What the task asks: Pictures stay out. All the rest of the records must be repeated exactly.
** Material to process follows **
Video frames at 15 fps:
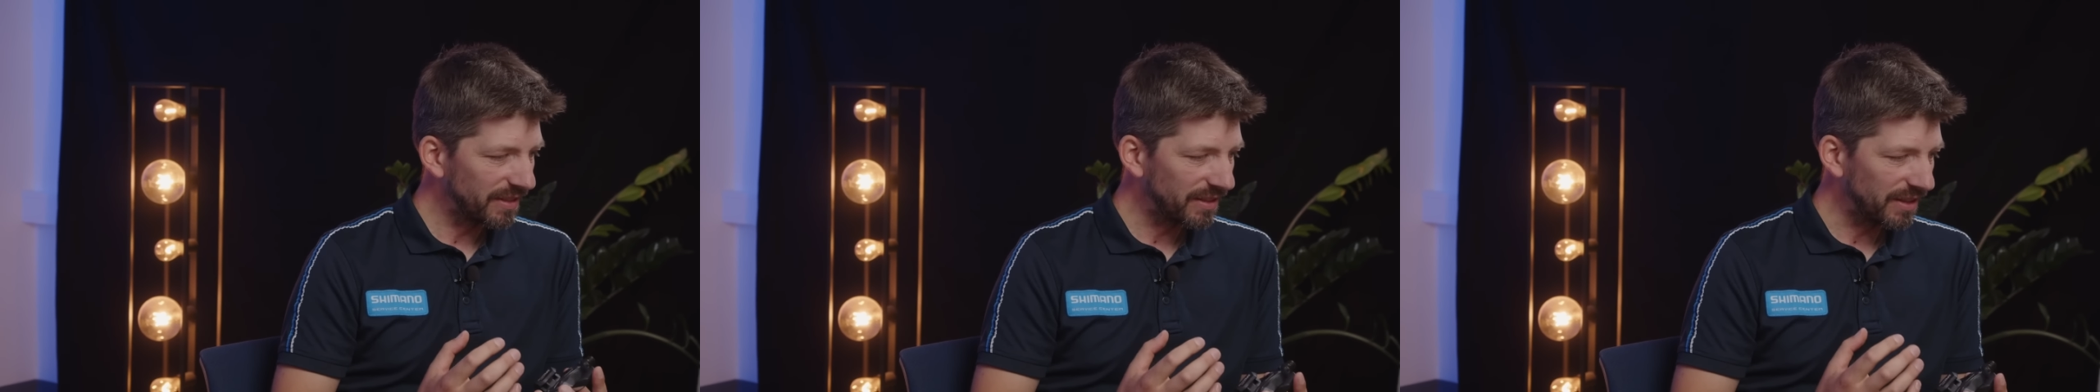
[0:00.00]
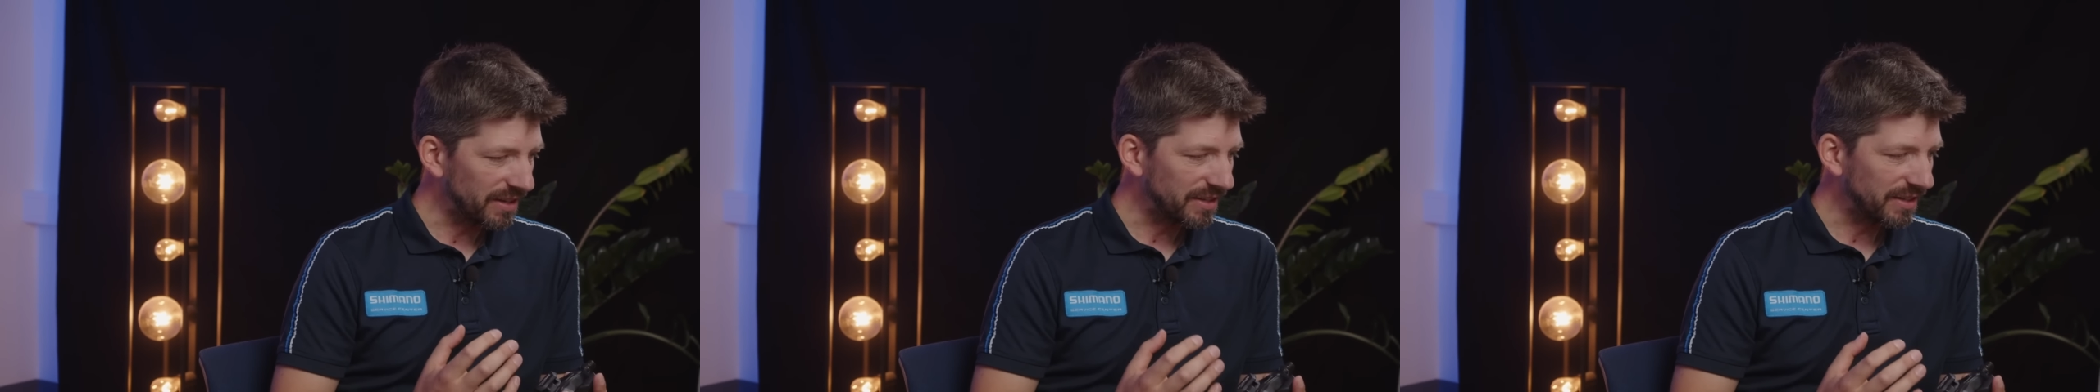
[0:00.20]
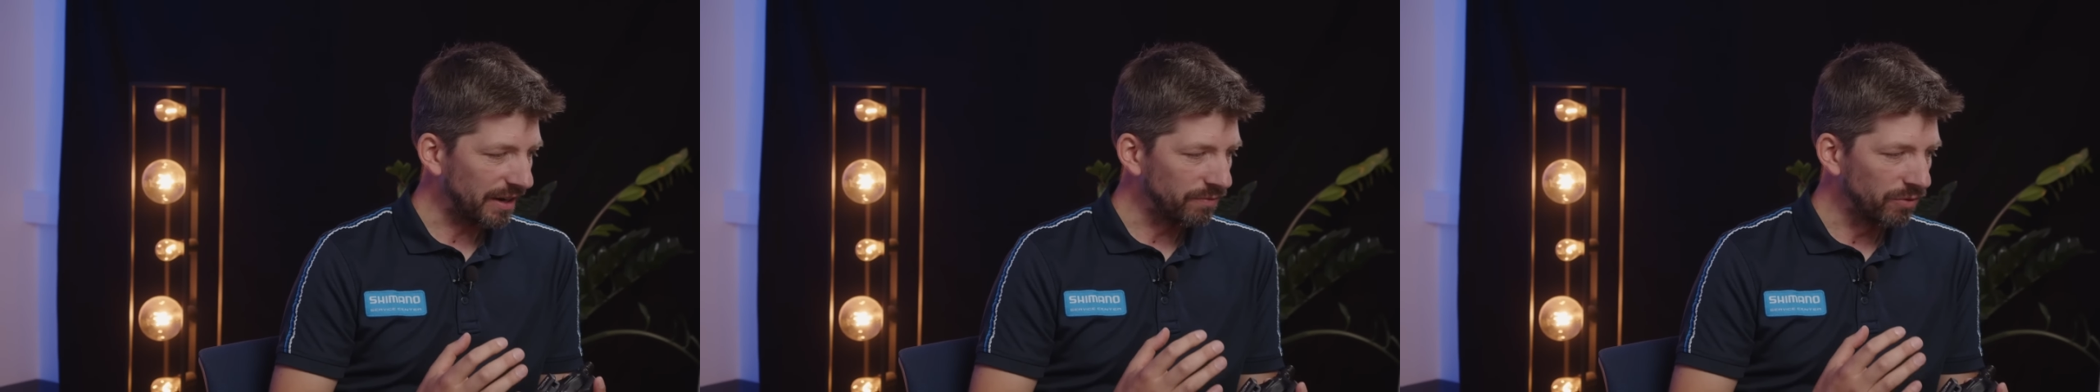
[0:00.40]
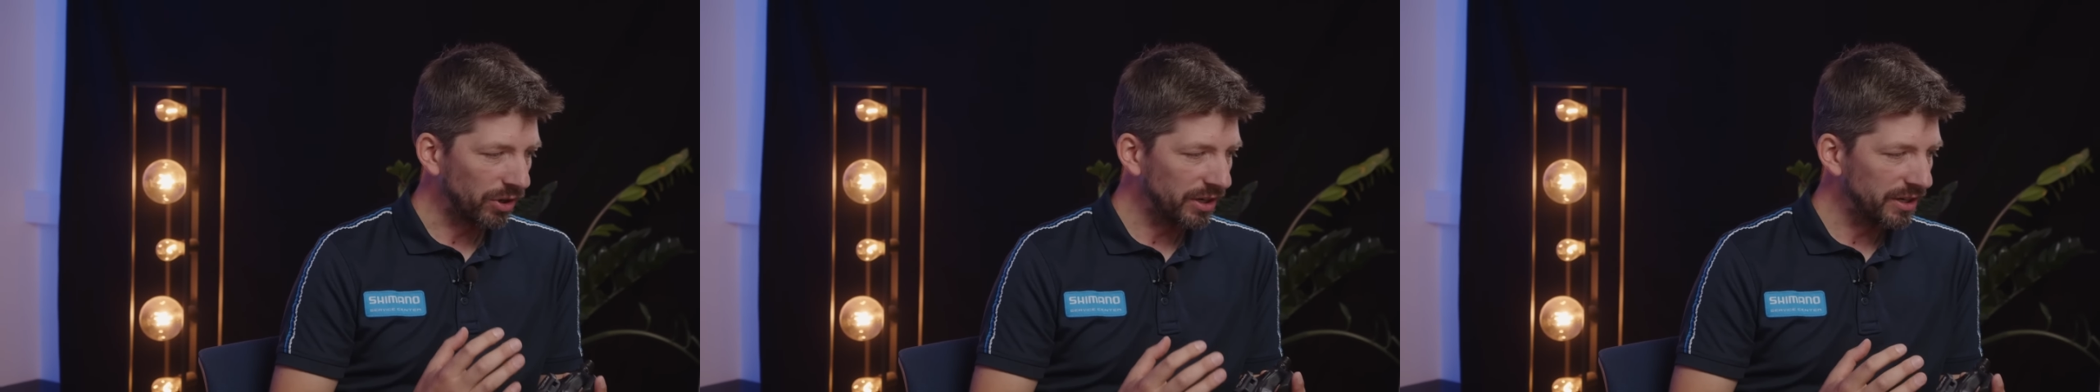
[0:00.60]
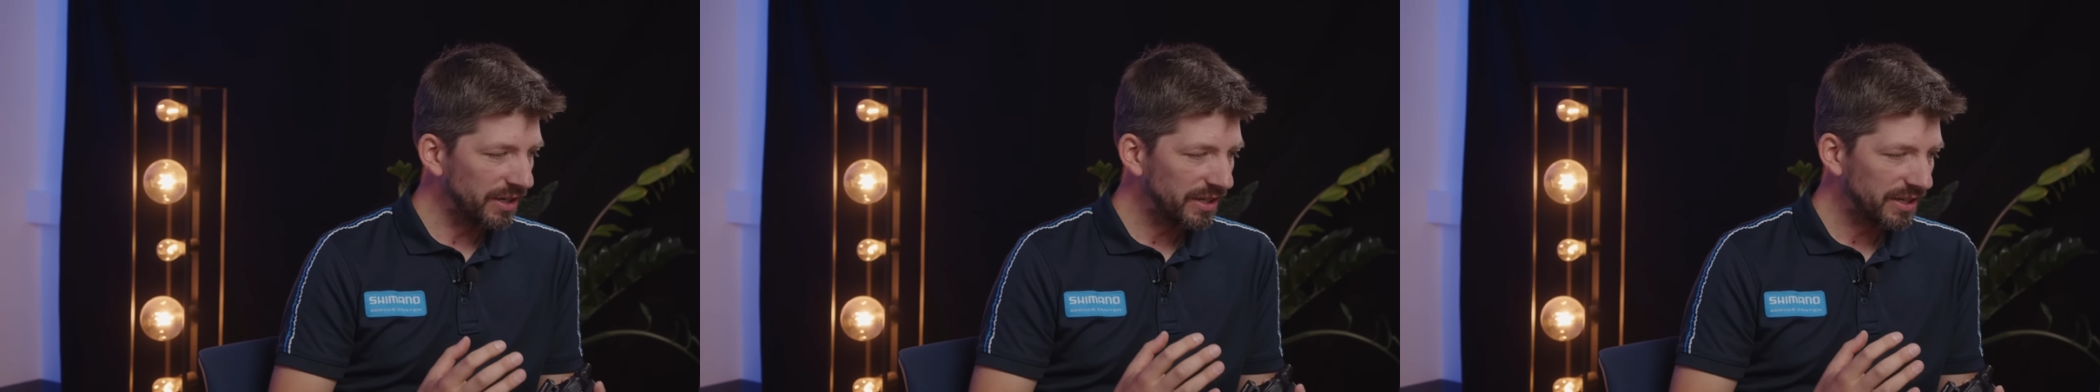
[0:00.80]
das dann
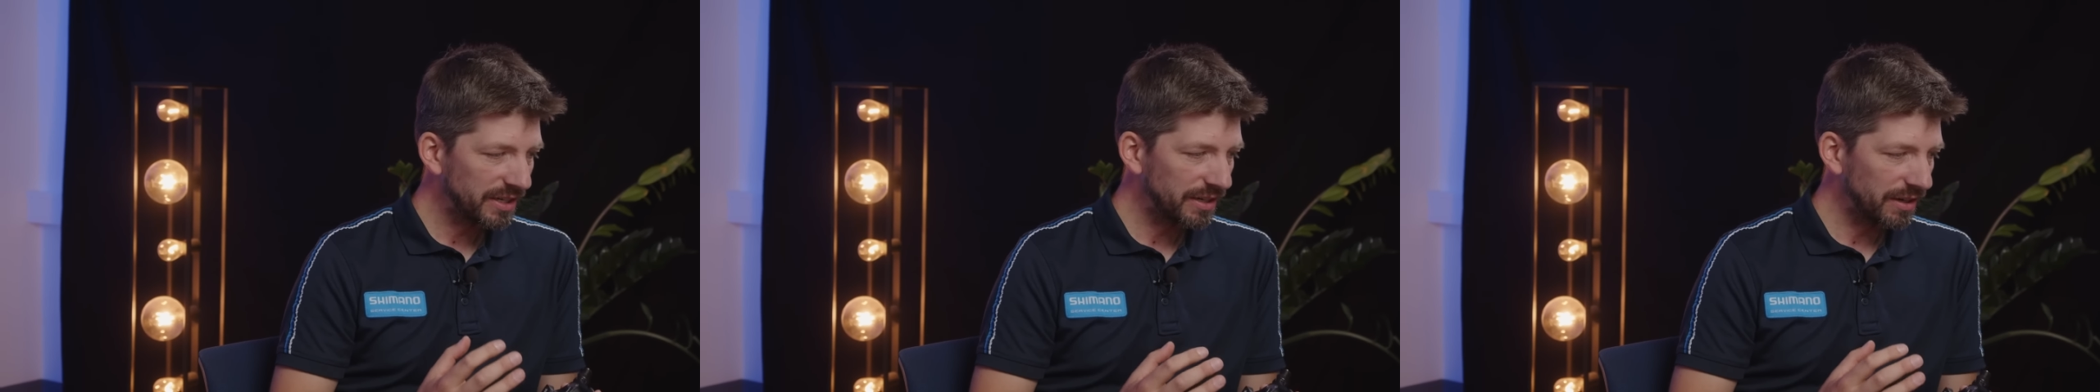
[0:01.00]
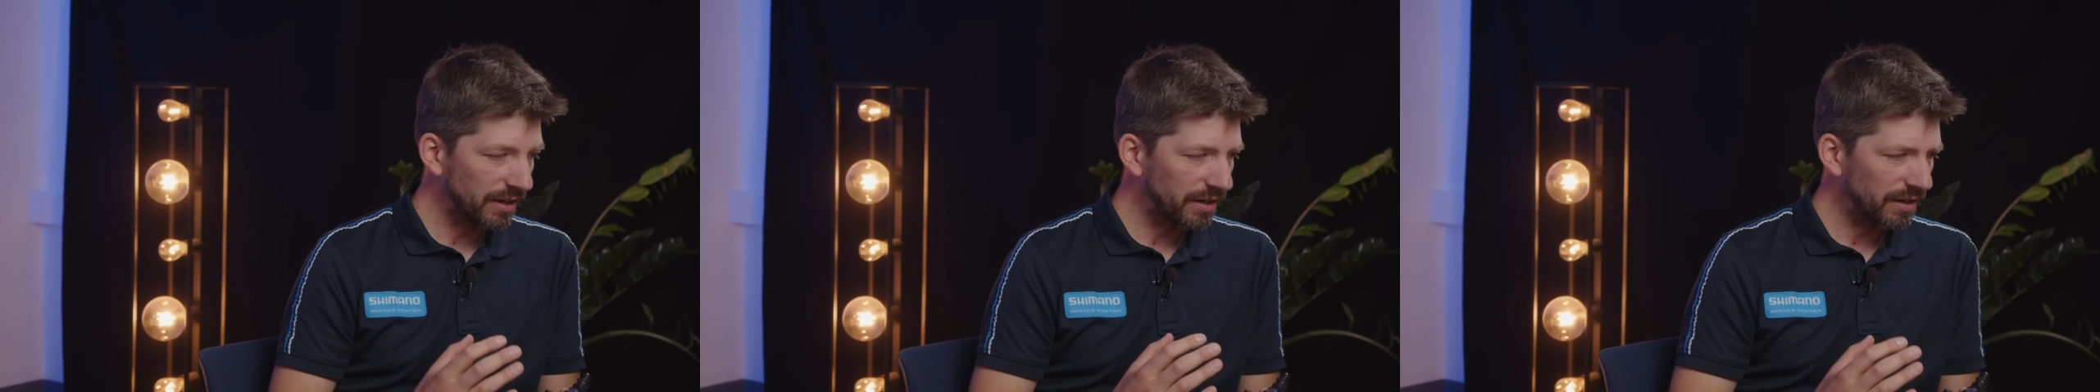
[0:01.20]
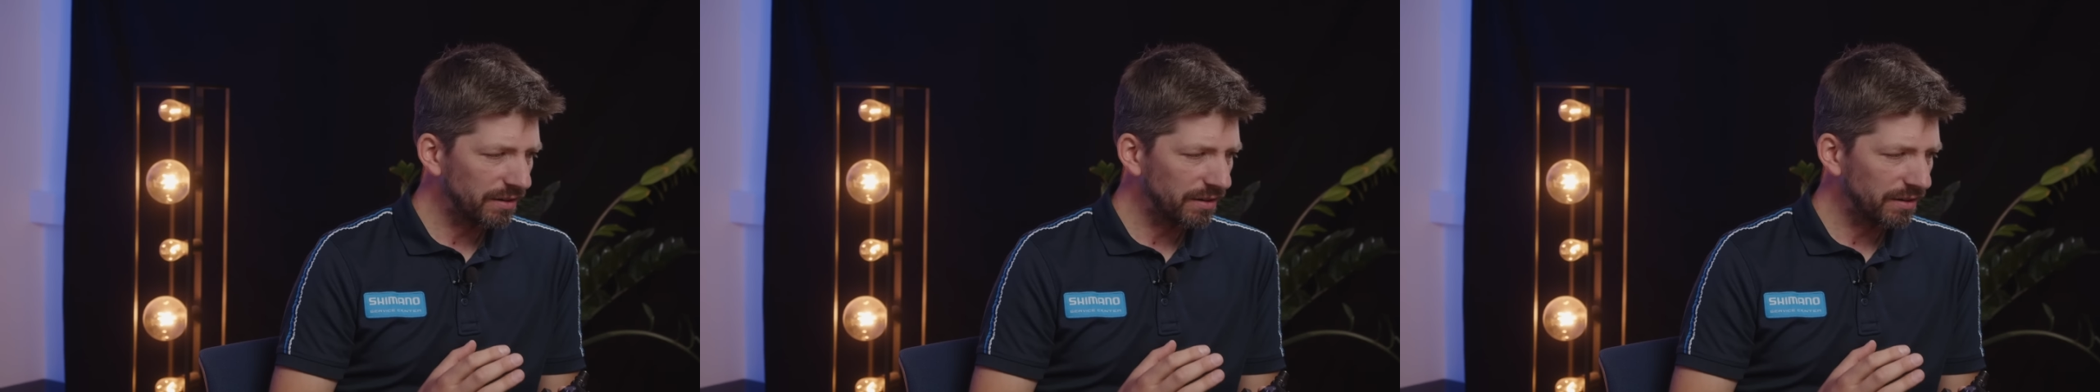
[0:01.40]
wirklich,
** End of Material to process **
Task solution:
Video frames at 15 fps:
[0:00.00]
[0:00.20]
[0:00.40]
[0:00.60]
[0:00.80]
das dann
[0:01.00]
[0:01.20]
[0:01.40]
wirklich,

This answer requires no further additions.